··· Information ···

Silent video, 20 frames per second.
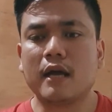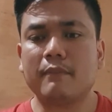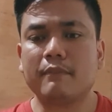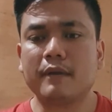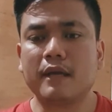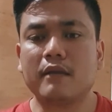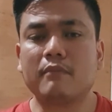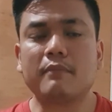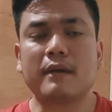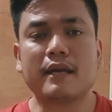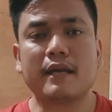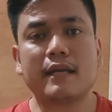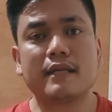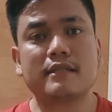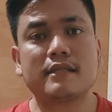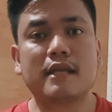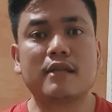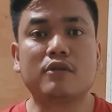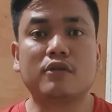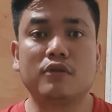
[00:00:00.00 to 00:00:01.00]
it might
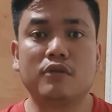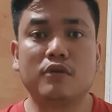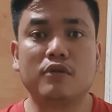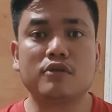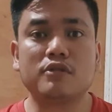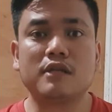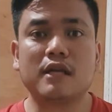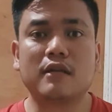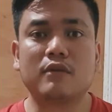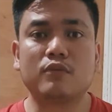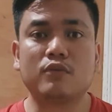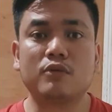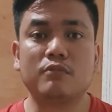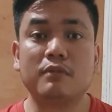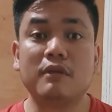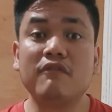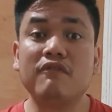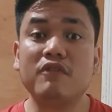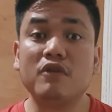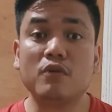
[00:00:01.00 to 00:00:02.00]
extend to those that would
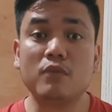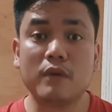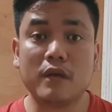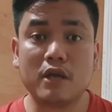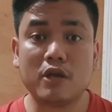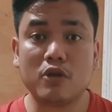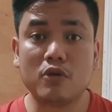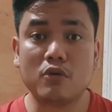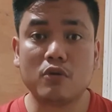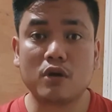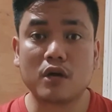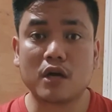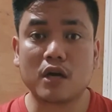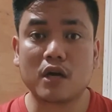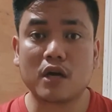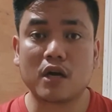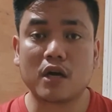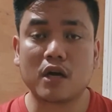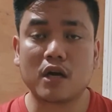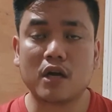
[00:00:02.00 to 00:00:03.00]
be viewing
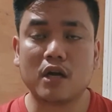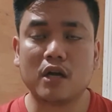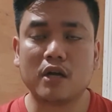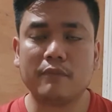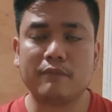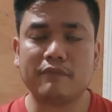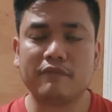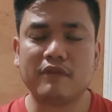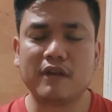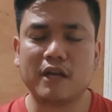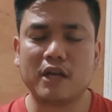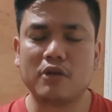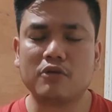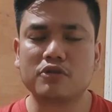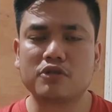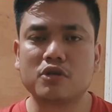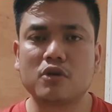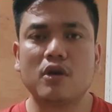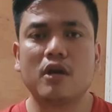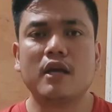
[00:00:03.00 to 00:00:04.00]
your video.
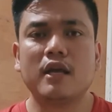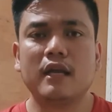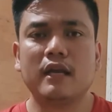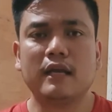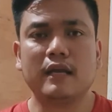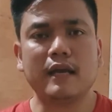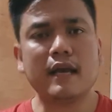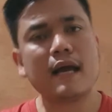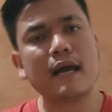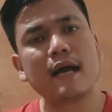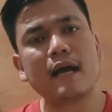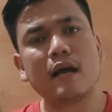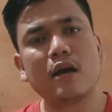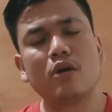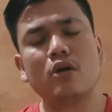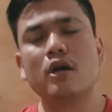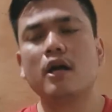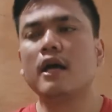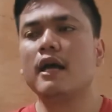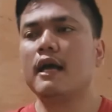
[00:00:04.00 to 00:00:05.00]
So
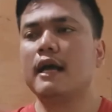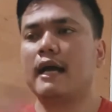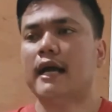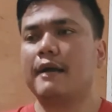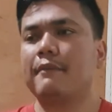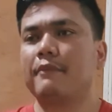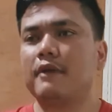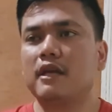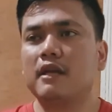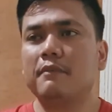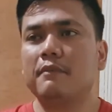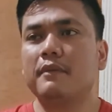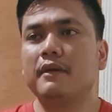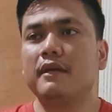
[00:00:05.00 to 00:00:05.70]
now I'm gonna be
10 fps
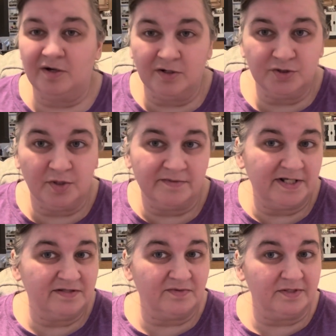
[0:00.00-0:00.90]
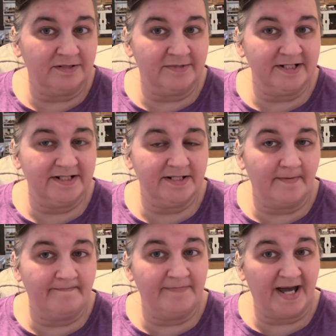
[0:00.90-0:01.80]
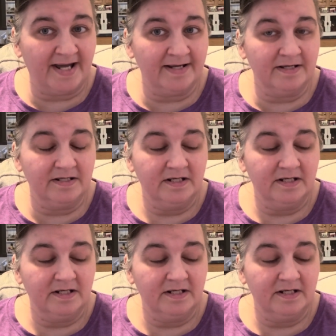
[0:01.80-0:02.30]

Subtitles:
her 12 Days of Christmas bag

···

Task prompt: Output the full set of records above without changing a word, and drop the images.

Task solution:
Silent video, 20 frames per second.
[00:00:00.00 to 00:00:01.00]
it might
[00:00:01.00 to 00:00:02.00]
extend to those that would
[00:00:02.00 to 00:00:03.00]
be viewing
[00:00:03.00 to 00:00:04.00]
your video.
[00:00:04.00 to 00:00:05.00]
So
[00:00:05.00 to 00:00:05.70]
now I'm gonna be
10 fps
[0:00.00-0:00.90]
[0:00.90-0:01.80]
[0:01.80-0:02.30]

Subtitles:
her 12 Days of Christmas bag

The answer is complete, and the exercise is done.